Fig. 71.—A table set for Sunday night supper. Courtesy of Dept. of Foods and Cookery, Teachers College.
The other articles on the table may vary widely. For everyday use, where there is no maid, or only one, set in places convenient to pass, the salt and pepper, vinegar and sugar, bread plate and butter plate, and any small dish of condiment or pickle, with pretty mats for the hot dishes to be set on later, and enough spoons for serving. See that the arrangement is symmetrical and convenient. A table laid in this way has room for little more in the way of “decoration” than a slender vase holding a few flowers in the center.

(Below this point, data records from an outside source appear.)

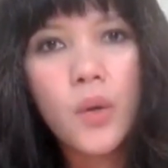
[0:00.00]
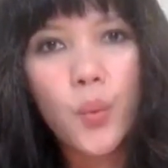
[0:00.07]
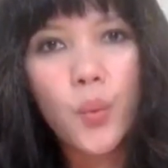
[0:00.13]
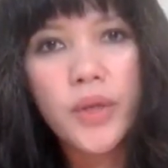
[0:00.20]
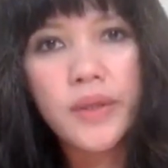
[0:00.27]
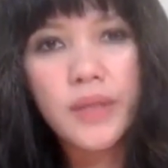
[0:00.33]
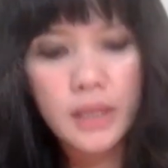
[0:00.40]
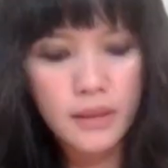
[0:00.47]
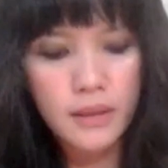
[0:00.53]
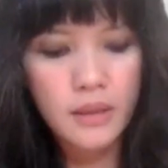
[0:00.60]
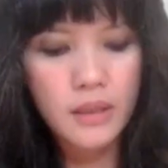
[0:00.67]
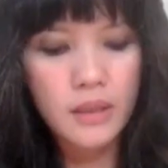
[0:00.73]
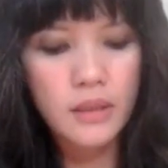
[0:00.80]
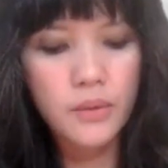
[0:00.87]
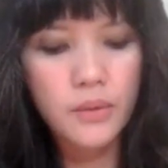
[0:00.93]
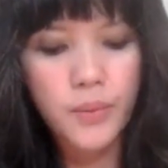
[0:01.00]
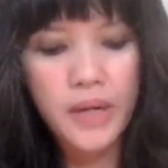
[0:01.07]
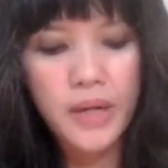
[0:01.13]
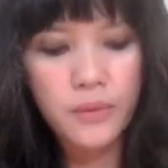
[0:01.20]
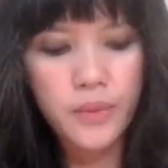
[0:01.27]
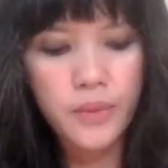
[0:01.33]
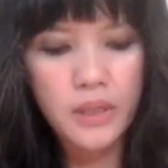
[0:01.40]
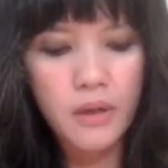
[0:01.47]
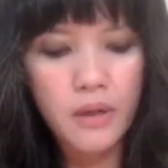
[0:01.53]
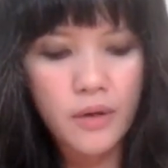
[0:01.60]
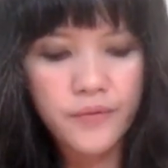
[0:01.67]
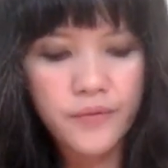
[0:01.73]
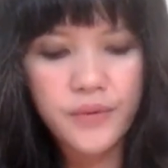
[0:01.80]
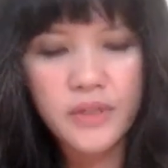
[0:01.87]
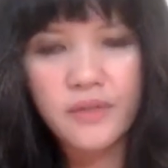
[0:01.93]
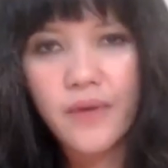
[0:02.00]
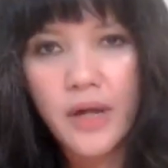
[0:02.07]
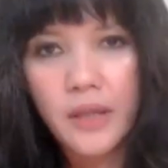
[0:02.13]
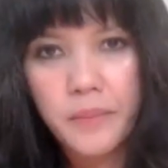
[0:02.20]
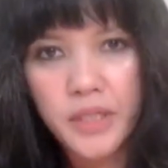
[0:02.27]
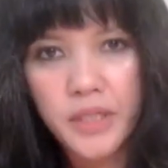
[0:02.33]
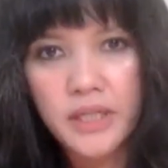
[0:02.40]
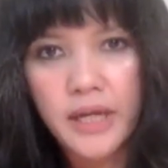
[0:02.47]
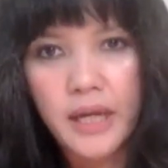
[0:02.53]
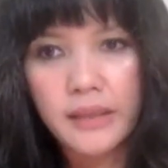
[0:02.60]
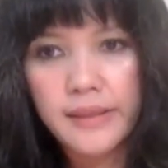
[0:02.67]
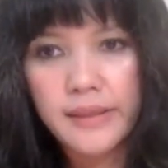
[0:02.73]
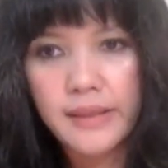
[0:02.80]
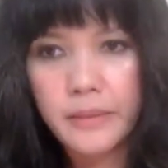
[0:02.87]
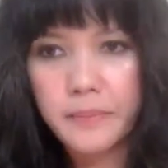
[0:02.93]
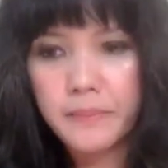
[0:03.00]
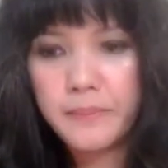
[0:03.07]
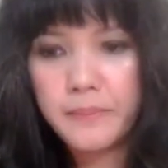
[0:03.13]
within the rhetoric of developmentalism.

The dishes for dessert can be ready on a side table.
For formal service nothing is placed on the table in addition to the equipment at each place, but some centerpiece containing ferns or flowers, with pretty dishes of silver or glass holding relishes, candies, or dried fruits, a graceful arrangement being to alternate four of these with four candlesticks for meals served late in the day.

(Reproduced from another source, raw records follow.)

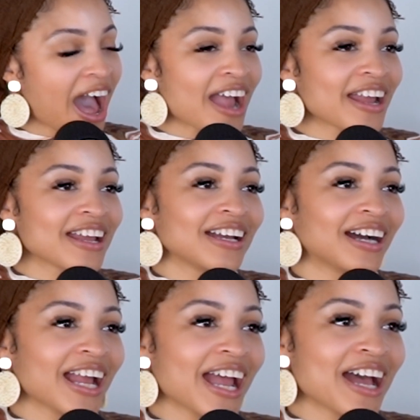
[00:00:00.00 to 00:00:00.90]
I
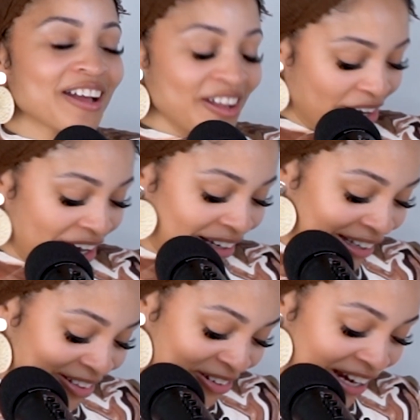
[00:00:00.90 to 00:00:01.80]

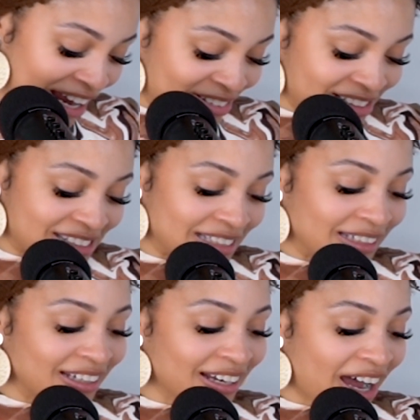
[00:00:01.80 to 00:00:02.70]
have this
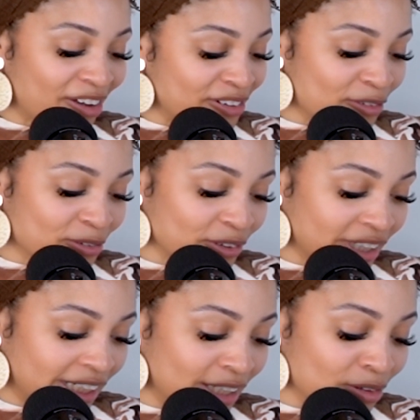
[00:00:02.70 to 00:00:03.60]
thing I'll never
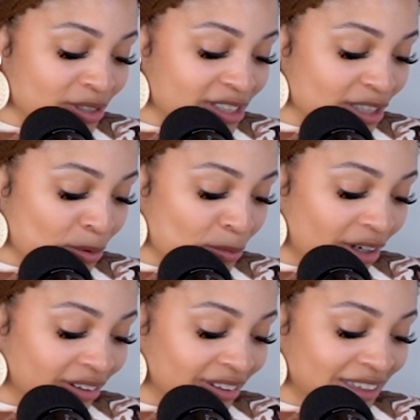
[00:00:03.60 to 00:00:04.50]
forget when Summer
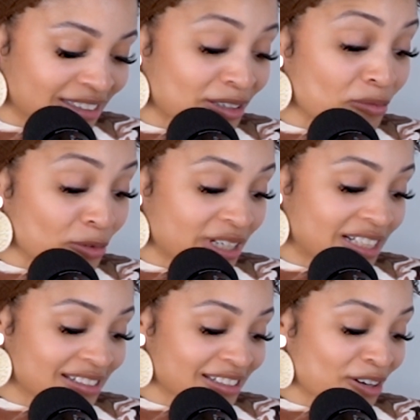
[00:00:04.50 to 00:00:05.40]
Walker says this. I'm gonna read
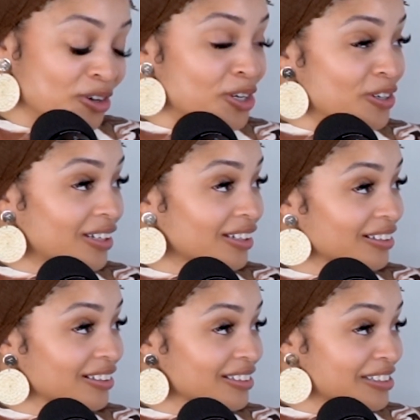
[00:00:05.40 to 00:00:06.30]
this and I want you to
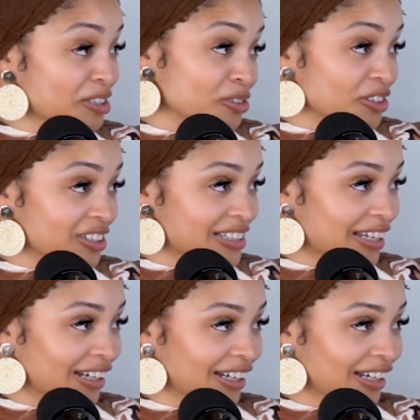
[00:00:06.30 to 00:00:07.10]
say what you have to say.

Table decorations.—Here fancy may run riot with color schemes, and pretty devices for special occasions. A painted place card, a small bonbon box, a single flower with a pin for fastening it on,—all these have their place at times. Satin ribbon is not an appropriate table decoration laid across the table in a broad band, even when it displays a class color. Find some other way to make the color effective. A color scheme in the food can be carried out to a degree for some occasion, but do not let the color interfere with a really satisfactory menu.
Relishes have already been suggested as decoration—radishes cut in rose shape, olives, candies, and fruit.
The tray for invalid and convalescent.—Figures 72 and 73 suggest the daintiness possible in setting a tray. It is well worth while to spend time in the careful arrangement of the tray, for pretty dishes in orderly array may tempt the appetite of the invalid.
Fig. 72.—A convalescent’s tray. Courtesy of the Dept. of Foods and Cookery, Teachers College.